San Angelo, USA - Texas authorities relied on hundreds of documents and photographs seized from a polygamous sect's ranch last spring to craft criminal allegations related to underage marriages against a dozen men.
The state's prosecutions, set to begin this fall, now hinge on whether the search that led to the seizure of those items was legal.
In a hearing late this morning before 51st District Judge Barbara Walther, state attorneys will argue that the men challenging the search and seizure do not have standing and failed to prove officers acted in bad faith when they sought warrants to enter the ranch.
The seized evidence may be crucial because Texas faces the same obstacle that Arizona did when it prosecuted eight FLDS men in 2007 on charges related to underage marriages: It has no victims willing to testify in court and will rely largely on documents to make its case against the men.
Authorities removed 439 children from the sect's Yearning For Zion Ranch in Eldorado last spring after receiving allegations of abuse and kept them in state custody for two months. The ranch is home to members of the Fundamentalist Church of Jesus Christ of Latter Day Saints, which has historical roots in Utah and Arizona.
The children were returned to their parents by a state Supreme Court ruling that found insufficient evidence to support an allegation that all were abused. The state regained custody of a teenage girl last summer after her mother balked at cooperating with caseworkers. On Tuesday, after nine months living with strangers, the 14-year-old was moved to the home of a distant relative; she remains under state supervision.
Merril Jessop, the girl's father, is among the 12 men indicted by the Schleicher County grand jury on charges related to underage marriages.
The men argue Texas Ranger Brooks Long omitted facts that cast doubt on abuse allegations when he sought a warrant to search the ranch in April 2008.
They say Long knew the alleged abuser was not at the ranch and had been told no one matching the description of his purported teen bride lived there. They also say a crisis hotline employee supplied the husband's name to the caller, now believed to have been a Colorado women with a history of making hoax abuse calls.
In a court filing, Eric Nichols, deputy attorney general, says the men failed to show they had an expectation of privacy at the ranch, which calls into question their standing -- or legal right -- to challenge the two search warrants used there last spring.
Nichols also says the mens' "scatter-shot allegations" do not provide any evidence that Long acted fraudulently or recklessly in seeking those warrants.
He argues the FLDS motion mischaracterizes what happened in the calls between a domestic violence worker and a caller who claimed to be an abuse victim being held captive at the ranch.
After the caller refused to give her husband's name, the "outcry caller alerted to the name 'Dale' when the family shelter worker read a list of common first names," the state's motion says. "Later, the outcry caller volunteered the allege perpetrator's full name."
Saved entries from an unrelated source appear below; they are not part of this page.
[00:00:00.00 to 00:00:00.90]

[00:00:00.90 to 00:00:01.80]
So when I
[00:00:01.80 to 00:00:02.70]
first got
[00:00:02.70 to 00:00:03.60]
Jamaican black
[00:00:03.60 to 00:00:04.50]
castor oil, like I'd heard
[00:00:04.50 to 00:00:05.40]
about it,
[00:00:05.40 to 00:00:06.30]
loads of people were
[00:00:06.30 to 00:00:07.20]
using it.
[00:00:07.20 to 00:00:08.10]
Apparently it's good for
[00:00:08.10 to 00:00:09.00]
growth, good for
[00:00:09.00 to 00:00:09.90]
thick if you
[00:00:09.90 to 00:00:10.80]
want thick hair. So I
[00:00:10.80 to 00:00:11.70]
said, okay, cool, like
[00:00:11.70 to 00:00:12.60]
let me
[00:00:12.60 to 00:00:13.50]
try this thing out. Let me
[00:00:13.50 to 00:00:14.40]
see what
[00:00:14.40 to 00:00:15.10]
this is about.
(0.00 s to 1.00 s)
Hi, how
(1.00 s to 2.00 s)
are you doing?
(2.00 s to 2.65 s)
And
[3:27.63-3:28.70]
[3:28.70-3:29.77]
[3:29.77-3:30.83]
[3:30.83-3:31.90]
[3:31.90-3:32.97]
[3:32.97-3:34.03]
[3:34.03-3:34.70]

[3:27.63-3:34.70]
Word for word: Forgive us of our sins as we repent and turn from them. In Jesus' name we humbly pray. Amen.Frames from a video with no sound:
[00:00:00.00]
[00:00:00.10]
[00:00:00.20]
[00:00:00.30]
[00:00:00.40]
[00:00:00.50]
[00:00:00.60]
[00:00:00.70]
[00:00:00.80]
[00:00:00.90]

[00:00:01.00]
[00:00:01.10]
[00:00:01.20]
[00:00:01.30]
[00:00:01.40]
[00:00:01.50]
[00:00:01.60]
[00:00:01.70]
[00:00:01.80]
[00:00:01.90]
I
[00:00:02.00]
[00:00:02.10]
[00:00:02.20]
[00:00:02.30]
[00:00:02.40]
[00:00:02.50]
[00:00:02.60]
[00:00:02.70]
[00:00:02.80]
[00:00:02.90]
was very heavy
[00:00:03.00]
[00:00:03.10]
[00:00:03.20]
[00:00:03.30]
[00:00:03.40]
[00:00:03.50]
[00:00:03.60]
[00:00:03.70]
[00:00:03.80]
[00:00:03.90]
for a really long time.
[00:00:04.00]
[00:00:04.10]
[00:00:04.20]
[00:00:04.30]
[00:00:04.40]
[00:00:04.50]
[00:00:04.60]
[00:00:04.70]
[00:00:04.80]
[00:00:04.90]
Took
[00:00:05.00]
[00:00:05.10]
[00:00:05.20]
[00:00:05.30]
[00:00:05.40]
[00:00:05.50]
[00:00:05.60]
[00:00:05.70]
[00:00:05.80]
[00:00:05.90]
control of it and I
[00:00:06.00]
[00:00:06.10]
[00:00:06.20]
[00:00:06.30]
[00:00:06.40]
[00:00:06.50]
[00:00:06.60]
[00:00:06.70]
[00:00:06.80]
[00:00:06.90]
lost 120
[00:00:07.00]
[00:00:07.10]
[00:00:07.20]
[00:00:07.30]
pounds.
Other comments made by the caller fit with what the ranger knew about the community, Nichols says in the filing.
"The multiple outcry calls to the crisis hotline by the claimed child victim, combined with the details provided -- as well as information law enforcement already had concerning the YFZ Ranch compound -- presented a substantial basis on which to believe that physical and sexual assault of a child had occurred and was occurring at the YFZ Ranch compound," the filing states.
It was reasonable to search the entire ranch since the caller did not give specific information about her whereabouts and the ranch operates "under a single chain of command."
"Hypertechnical nit-picking" of an affidavit is not allowed by previous court rulings, Nichols argues.
"A warrant must be upheld as long as the attesting officer, and the reviewing magistrate, had a substantial basis for concluding that a search would uncover evidence of wrongdoing."